Seine wissenschaftlichen Positionen hatten prägenden Einfluss auf die erziehungs- und bildungstheoretischen Diskussionen in den 1980er Jahren, sie trugen zu einer breiteren theoretischen und methodologischen Öffnung der erziehungswissenschaftlichen Disziplinen bei und gewannen besonders in den Bildungsreformdebatten des Herbstes 1989 Bedeutung.

Mit der Abwicklung der Akademie der Pädagogischen Wissenschaften Ende 1990 verlor auch Dieter Kirchhöfer sein festes Arbeitsumfeld. Es folgten Lehraufträge an mehreren Universitäten sowie viel beachtete Forschungsprojekte zur Kindheitsentwicklung in Ostdeutschland, an denen er in Kooperation mit dem Max-Planck-Institut für Bildungsforschung Berlin, der Universität Potsdam und dem Siegener Zentrum für Kindheitsforschung arbeitete und die ihm wichtig waren, um Alternativen und Leistungen der DDR-Pädagogik in die gesamtdeutsche Wissenschaftslandschaft einzubringen.

Gleichermaßen Bedeutung erlangte seine Mitwirkung in der Arbeitsgemeinschaft Betriebliche Weiterbildungsforschung, in der er als Vorsitzender des Wissenschaftlichen Beirats „Lernen im sozialen Umfeld“ tätig war und zur Herausbildung neuer Lernkulturen in modernen Gesellschaften forschte. Noch vieles ließe sich anfügen – seine Herausgebertätigkeit (u.a. Jahrbuch für Pädagogik, Jugendforschung aktuell, Gesellschaft und Erziehung), vielfältige Gremienarbeit und nicht zuletzt seine Aktivitäten in der Leibniz-Sozietät, deren Mitglied er 1998 wurde. Vor allem sein Engagement für den von ihm mit begründeten Arbeitskreis Pädagogik sowie für das Projekt Bildung und Toleranz wird hier bleibende Spuren hinterlassen.

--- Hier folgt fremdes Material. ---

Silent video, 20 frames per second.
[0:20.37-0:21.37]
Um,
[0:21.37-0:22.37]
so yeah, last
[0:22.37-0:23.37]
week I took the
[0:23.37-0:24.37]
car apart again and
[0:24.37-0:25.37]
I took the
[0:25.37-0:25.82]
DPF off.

Lang ist die Liste seiner wissenschaftlichen Publikationen – Arbeiten zur Transformationsforschung, zur Anthropologie und Bildungstheorie, zur Kindheits- und Jugendsoziologie, zu Individualität und Individualitätsentwicklung, zu Entwicklungstendenzen neuer Lernkulturen, zu informellem Lernen und Kompetenzentwicklung, zum Wandel der Arbeit, zur Zukunft von Schule und Bildung. Bis zu seinem so plötzlichen Tod arbeitete er trotz mannigfacher gesundheitlicher Probleme an anspruchsvollen wissenschaftlichen Projekten – und er hatte noch viele Pläne.

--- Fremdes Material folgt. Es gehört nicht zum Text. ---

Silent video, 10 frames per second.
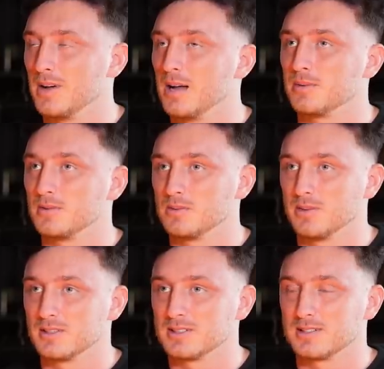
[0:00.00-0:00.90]
what happened
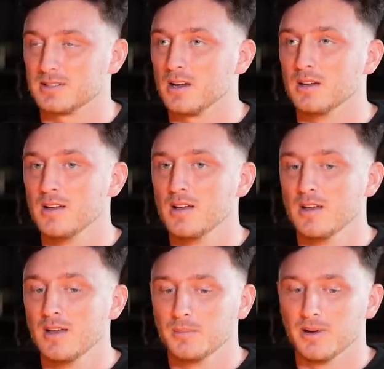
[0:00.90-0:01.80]
with her sister.
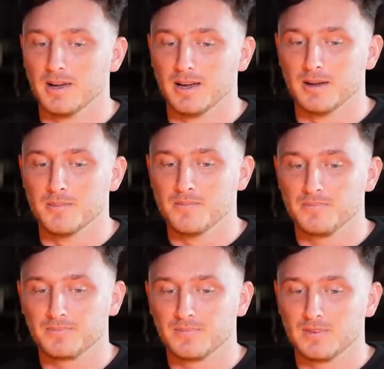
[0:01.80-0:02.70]
But um,
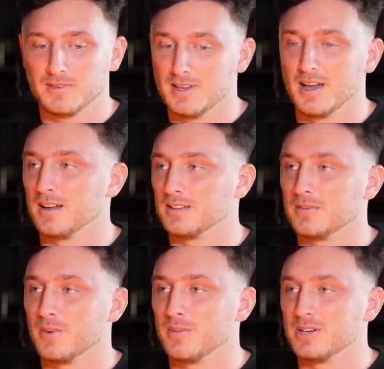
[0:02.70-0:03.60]
yeah,
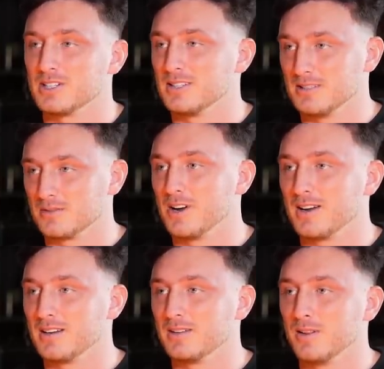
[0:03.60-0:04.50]
when when she's
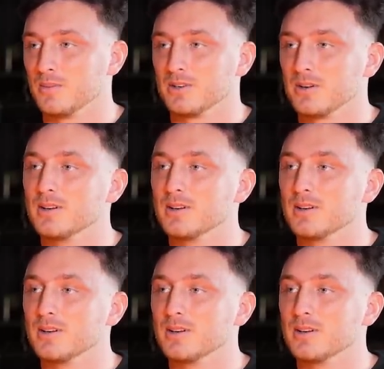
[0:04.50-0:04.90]
ready, then we'll do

Mit Dieter Kirchhöfer verliert die Leibniz-Sozietät einen Wissenschaftler, der über sein Fach hinaus wissenschaftlichen Respekt und hohes persönliches Ansehen genoss. Sein wissenschaftliches Denken und Tun besaß jene hohe Integrität und Anregungskraft, die produktiver wissenschaftlicher Auseinandersetzung ebenso förderlich ist wie interdisziplinärem Dialog, solidarischem Miteinander und der Eröffnung neuer wissenschaftlicher Perspektiven.

Mit Hochachtung und Dankbarkeit werden wir ihn in Erinnerung behalten.